▶ What you are asked to do
In your reply, repeat every entry exactly and skip over each picture.

Dataset entries:
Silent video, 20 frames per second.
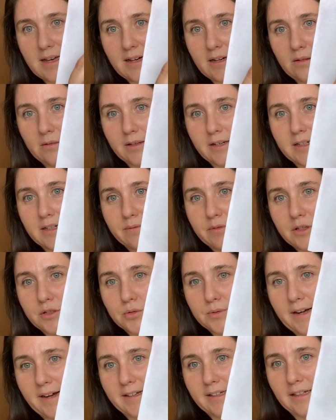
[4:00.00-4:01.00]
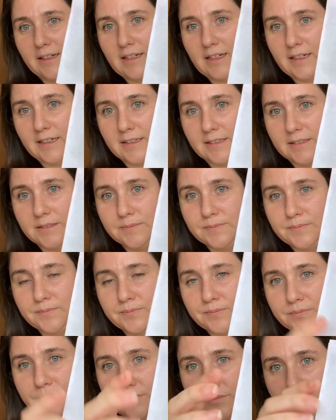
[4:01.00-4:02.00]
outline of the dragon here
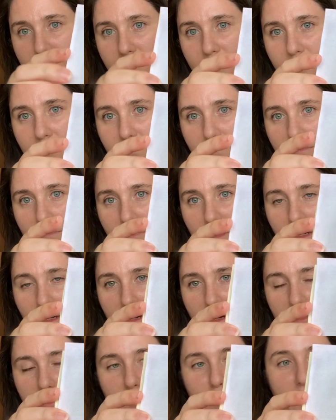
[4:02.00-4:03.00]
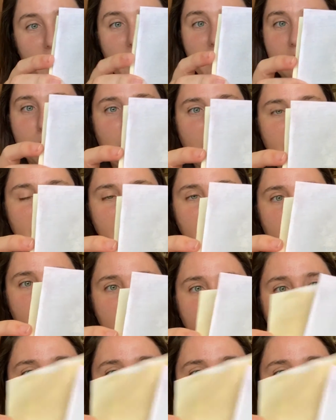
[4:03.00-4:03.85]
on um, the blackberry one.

▶ Answer section
Silent video, 20 frames per second.
[4:00.00-4:01.00]
[4:01.00-4:02.00]
outline of the dragon here
[4:02.00-4:03.00]
[4:03.00-4:03.85]
on um, the blackberry one.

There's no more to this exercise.